AI vendor conversations are moving quickly, but credit unions still need a disciplined way to separate useful capability from unmanaged risk. The best starting point is not a long theoretical framework. It is a practical due diligence checklist that product, risk, compliance, IT, and business owners can use together.
That checklist should help leaders understand what the tool does, what data it uses, how decisions are reviewed, and whether the vendor can support the level of accountability a regulated financial institution needs.
Start with the use case
Before reviewing model claims or product demos, credit unions should define the business problem. Is the vendor supporting fraud detection, member messaging, lending operations, document automation, marketing, employee productivity, or analytics?
A clearly defined use case makes the risk review more concrete. The same AI capability may be low risk in an internal drafting workflow and much higher risk in a member-facing or credit-impacting process.
Ask what data the system touches
Data handling should be one of the first review areas. Credit unions should ask what member, transaction, employee, device, behavioral, or third-party data is collected, processed, stored, or retained.
The review should also clarify whether customer data is used to train or improve models, whether data is commingled with other customers, and what contractual restrictions apply.
Clarify human oversight
AI tools should not be evaluated only by output quality. Credit unions need to understand where humans remain in control. That includes who reviews recommendations, who can override outputs, and what happens when confidence is low or the system fails.
This is especially important for workflows that affect members, credit decisions, fraud holds, complaints, disclosures, or account access.
Request explainability that fits the use case
Not every AI system needs the same level of explanation, but every system needs enough transparency for the credit union to manage it responsibly. Leaders should ask what factors influence outputs, what reporting is available, and how exceptions are surfaced.
If a vendor cannot explain how a tool should be monitored, the credit union may struggle to defend the workflow later.
Review testing and monitoring
AI performance can drift as member behavior, fraud patterns, economic conditions, or product usage changes. Vendor review should include how the system is tested before deployment and how performance is monitored over time.
Useful questions include: how are false positives measured, how are complaints tracked, how are errors corrected, and how often are models or rules updated?
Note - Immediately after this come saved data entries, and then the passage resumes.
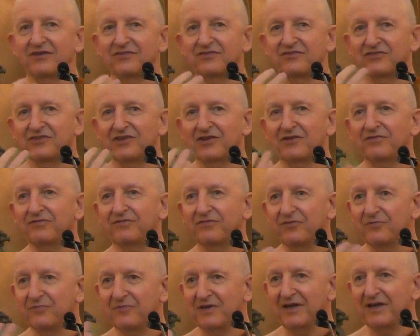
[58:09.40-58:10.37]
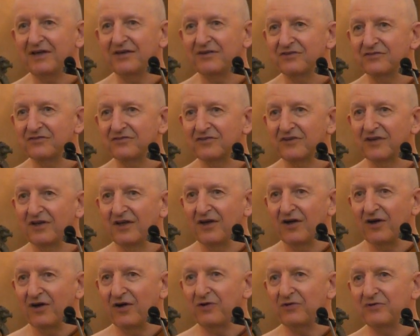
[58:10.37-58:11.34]
skillful means,
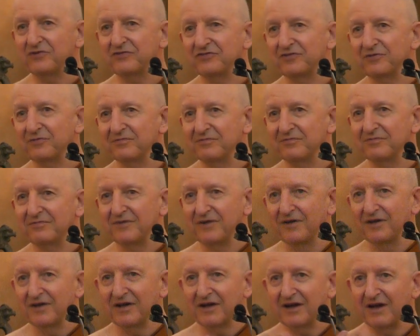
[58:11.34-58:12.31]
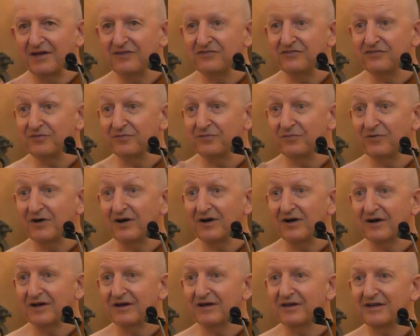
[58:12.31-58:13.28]
wholesome kinds of
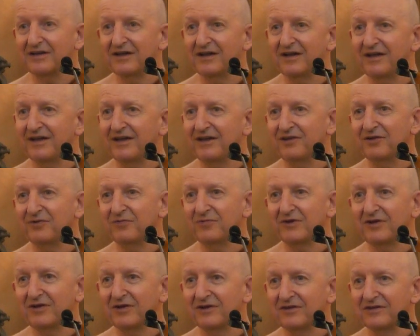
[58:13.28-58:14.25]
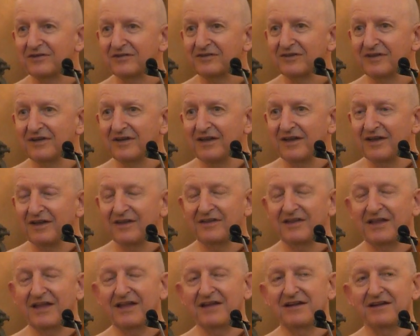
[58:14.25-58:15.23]
work in the world,
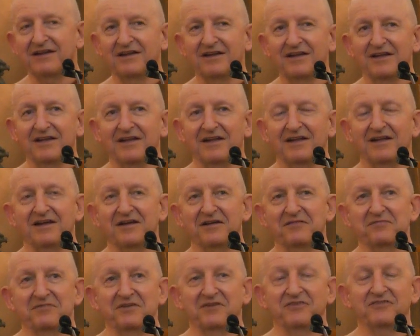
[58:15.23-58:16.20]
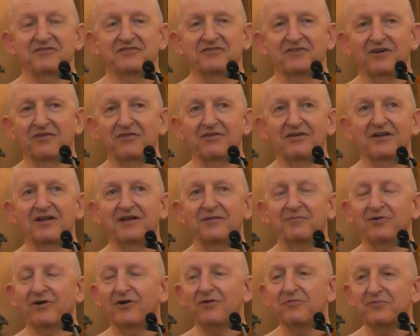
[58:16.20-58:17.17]
then it's totally
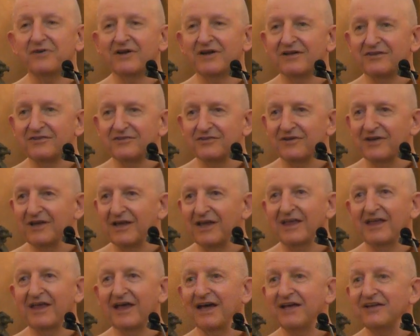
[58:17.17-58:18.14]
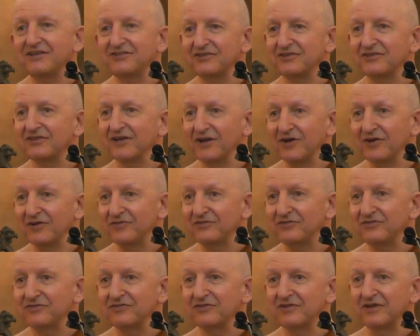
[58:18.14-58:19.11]
appropriate to engage in
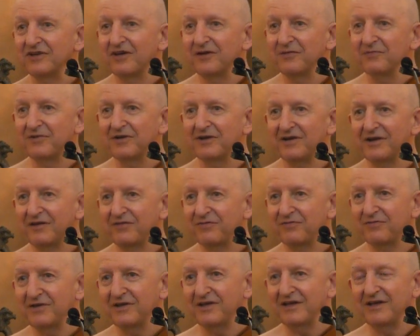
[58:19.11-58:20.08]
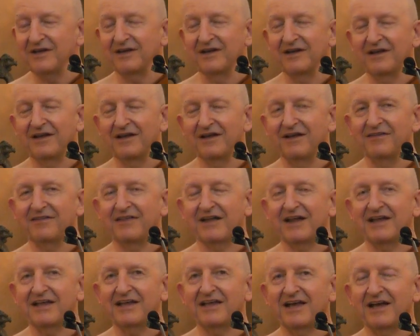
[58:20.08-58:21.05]
those. But if we,
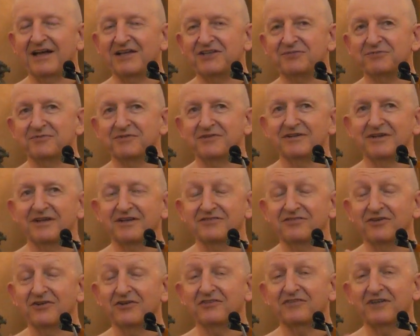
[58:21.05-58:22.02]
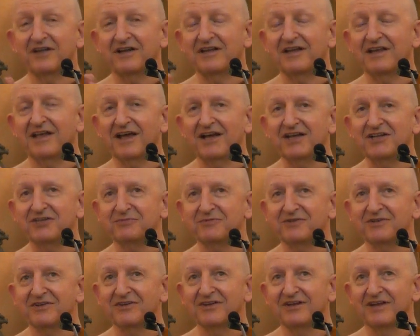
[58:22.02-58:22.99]
that engagement, as long as that
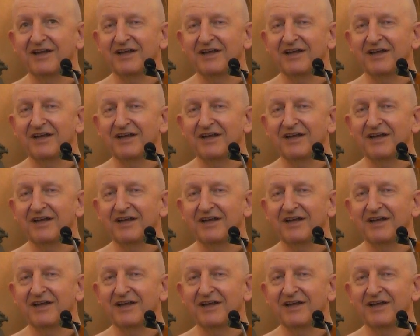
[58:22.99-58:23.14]
engagement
Confirm audit and reporting support
Credit unions should know what evidence the vendor can provide for internal reviews, board updates, examiner questions, and incident investigations. This may include logs, decision records, access history, change management notes, performance reports, and issue remediation records.
Do not skip exit planning
AI-enabled workflows can become deeply embedded. Before implementation, credit unions should understand how they would transition away from a vendor, export data, preserve records, and maintain member service continuity.
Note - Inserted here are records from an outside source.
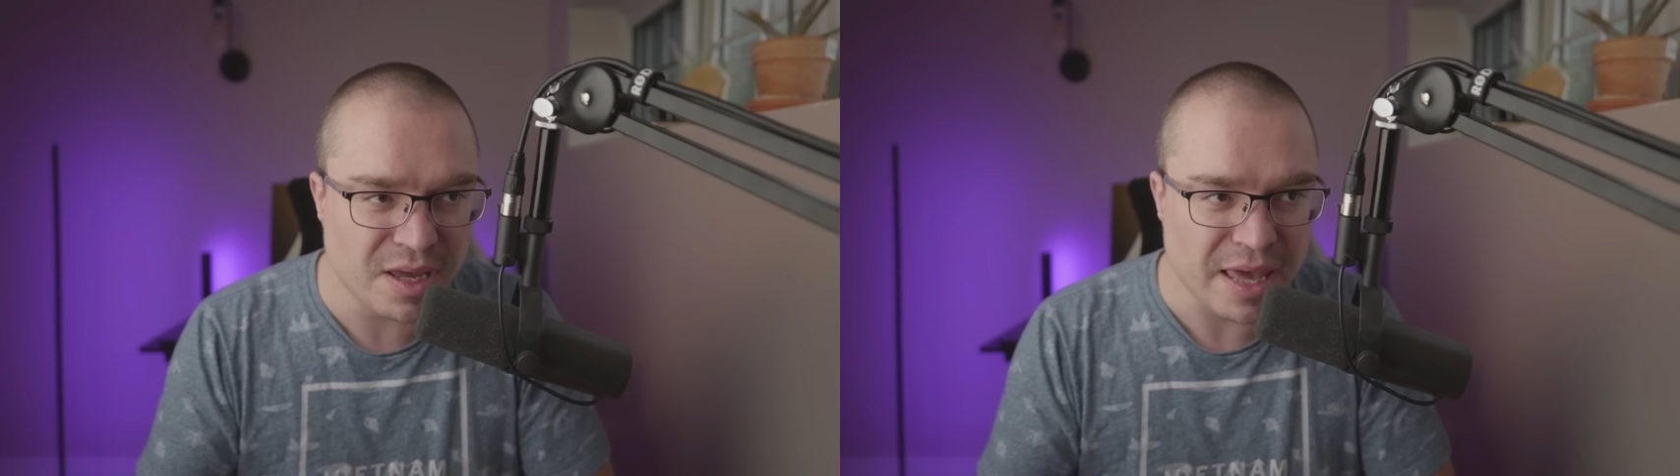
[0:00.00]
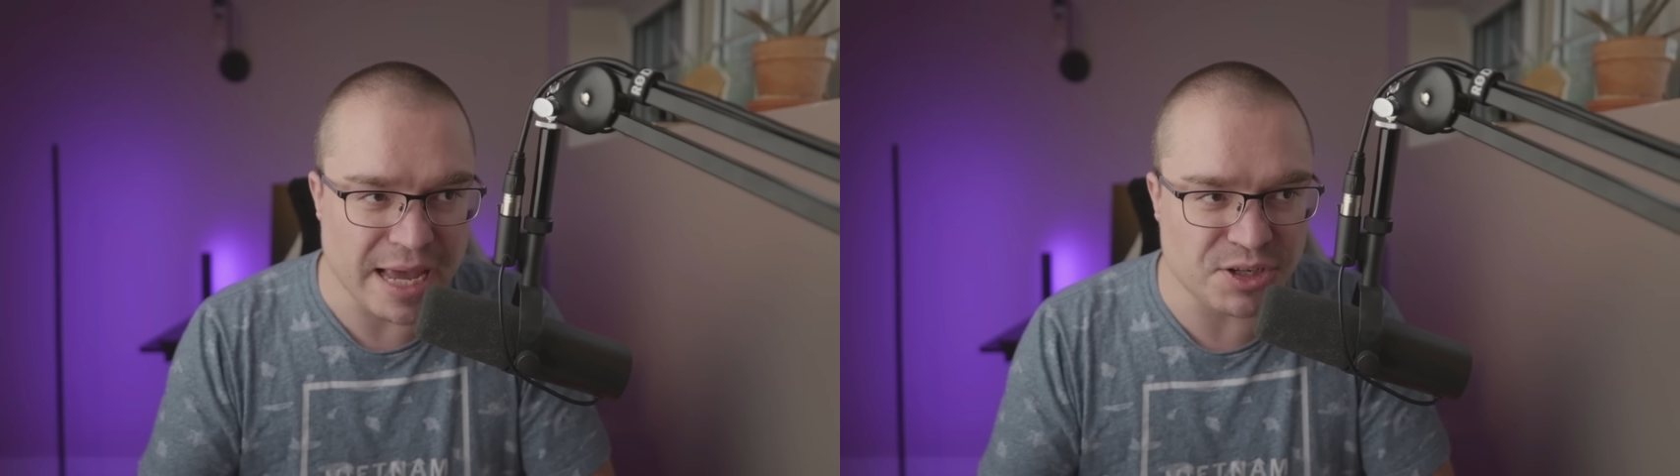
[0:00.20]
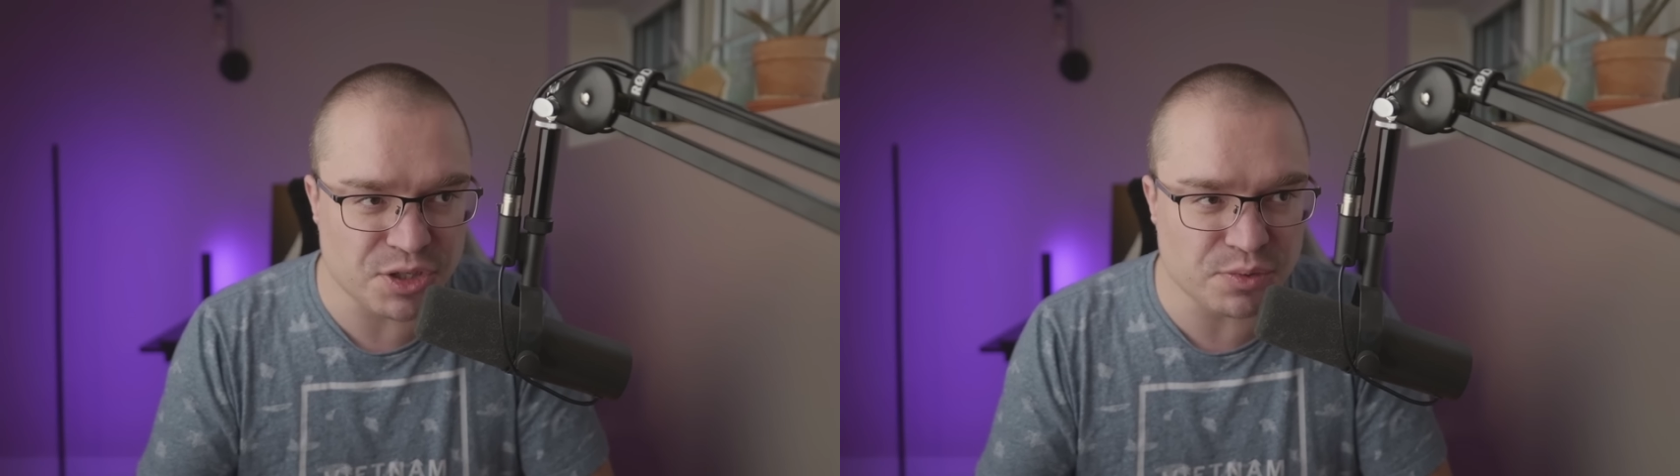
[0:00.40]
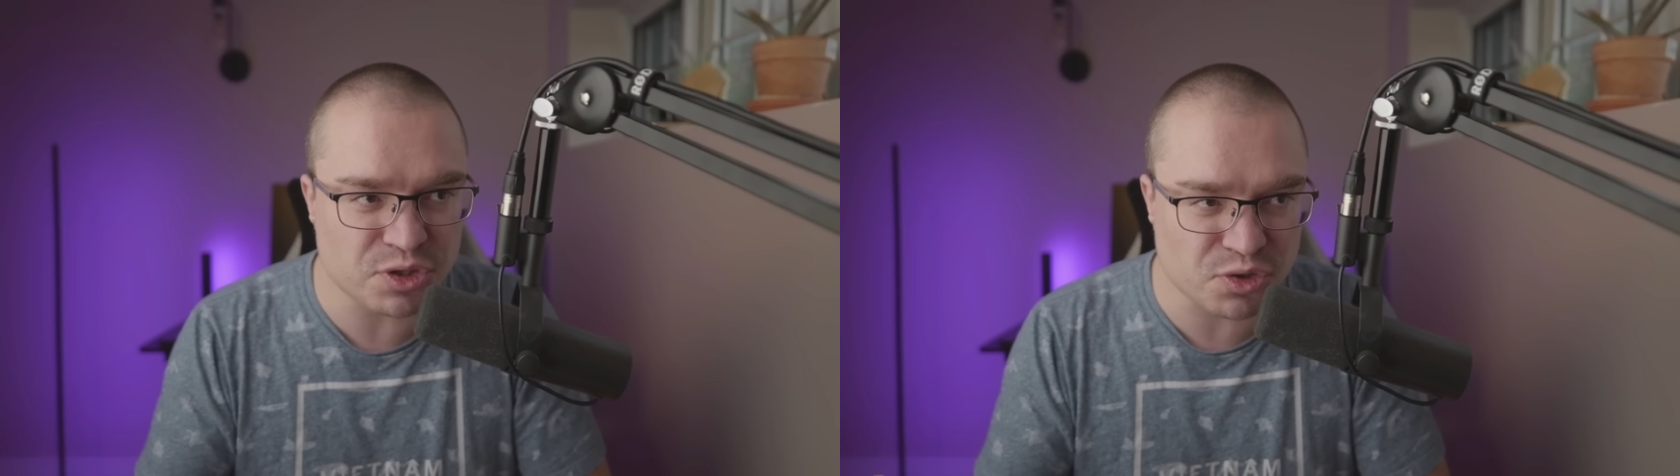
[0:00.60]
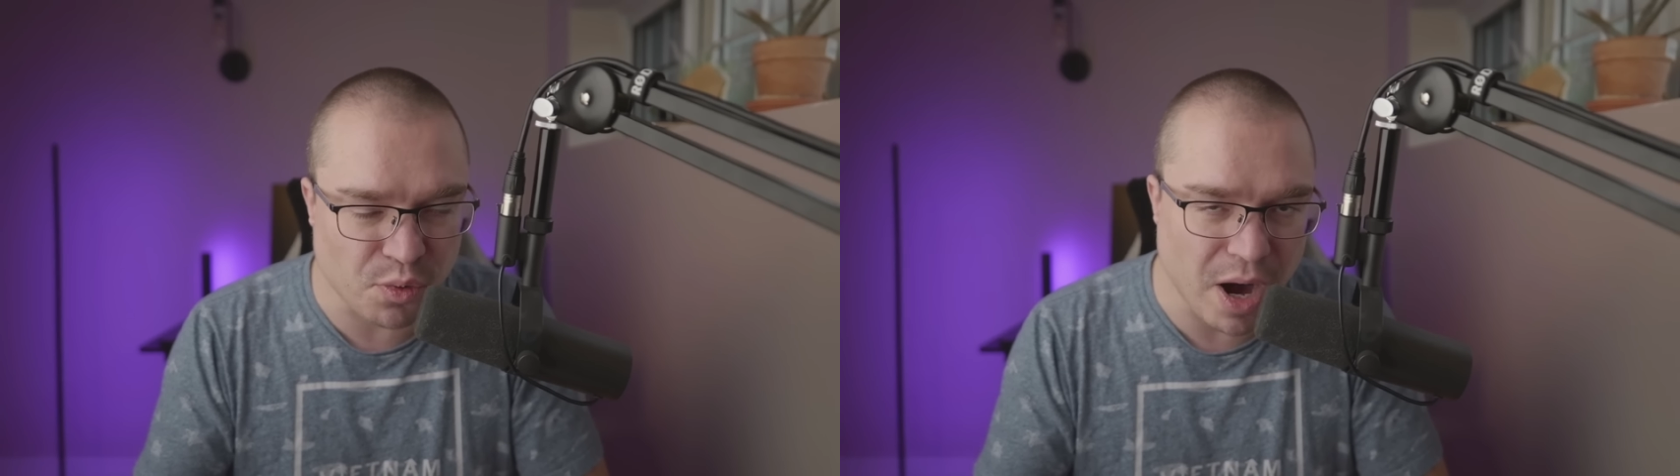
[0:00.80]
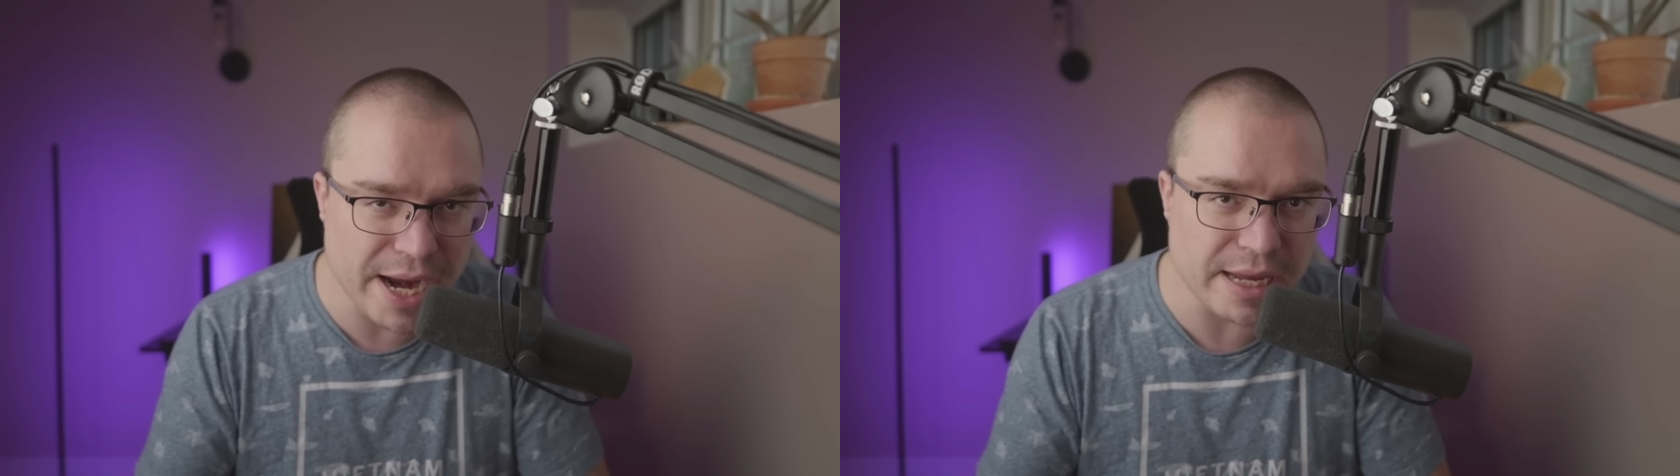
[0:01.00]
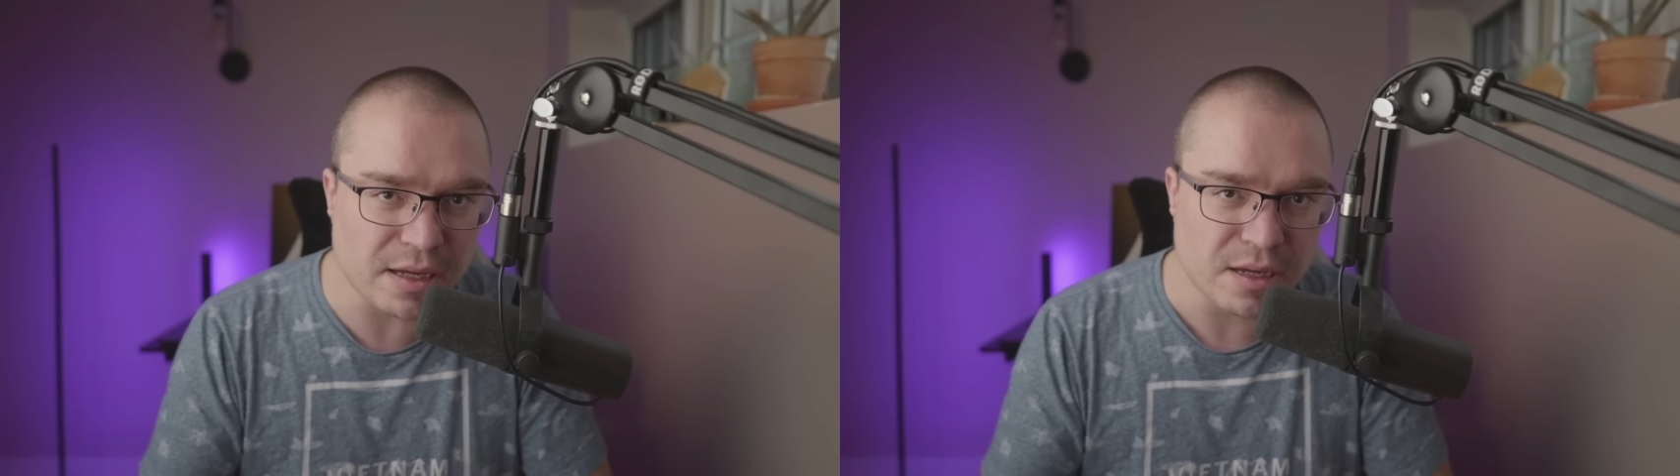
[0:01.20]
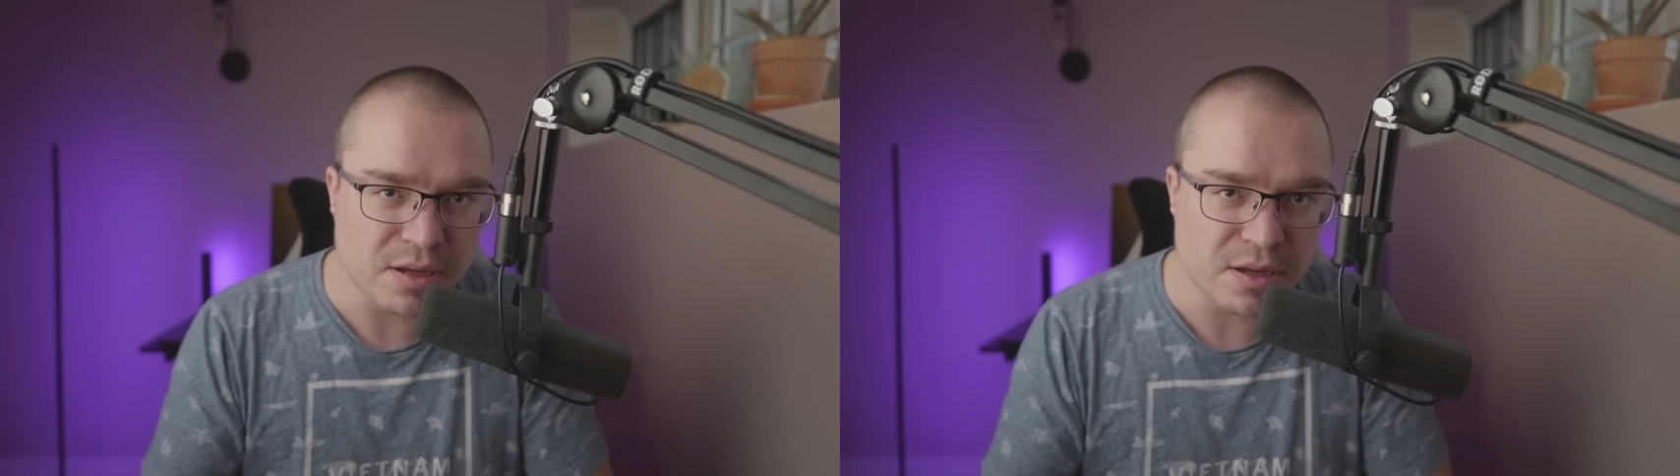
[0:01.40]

and she was trying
Use public supervisory anchors
Vendor review should connect back to established public expectations for third-party risk, information security, and AI governance. The NCUA’s artificial intelligence resource page is a useful starting point for credit union leaders, and the U.S. Treasury’s report on artificial intelligence in financial services highlights why governance, controls, data practices, and monitoring matter when AI is used in regulated financial workflows.
The bottom line
AI due diligence should be practical, repeatable, and tied to business impact. Credit unions do not need to become AI labs, but they do need enough structure to ask better questions, document decisions, and keep accountability clear.
The strongest vendor reviews will focus less on buzzwords and more on data, oversight, monitoring, explainability, contracts, and member impact.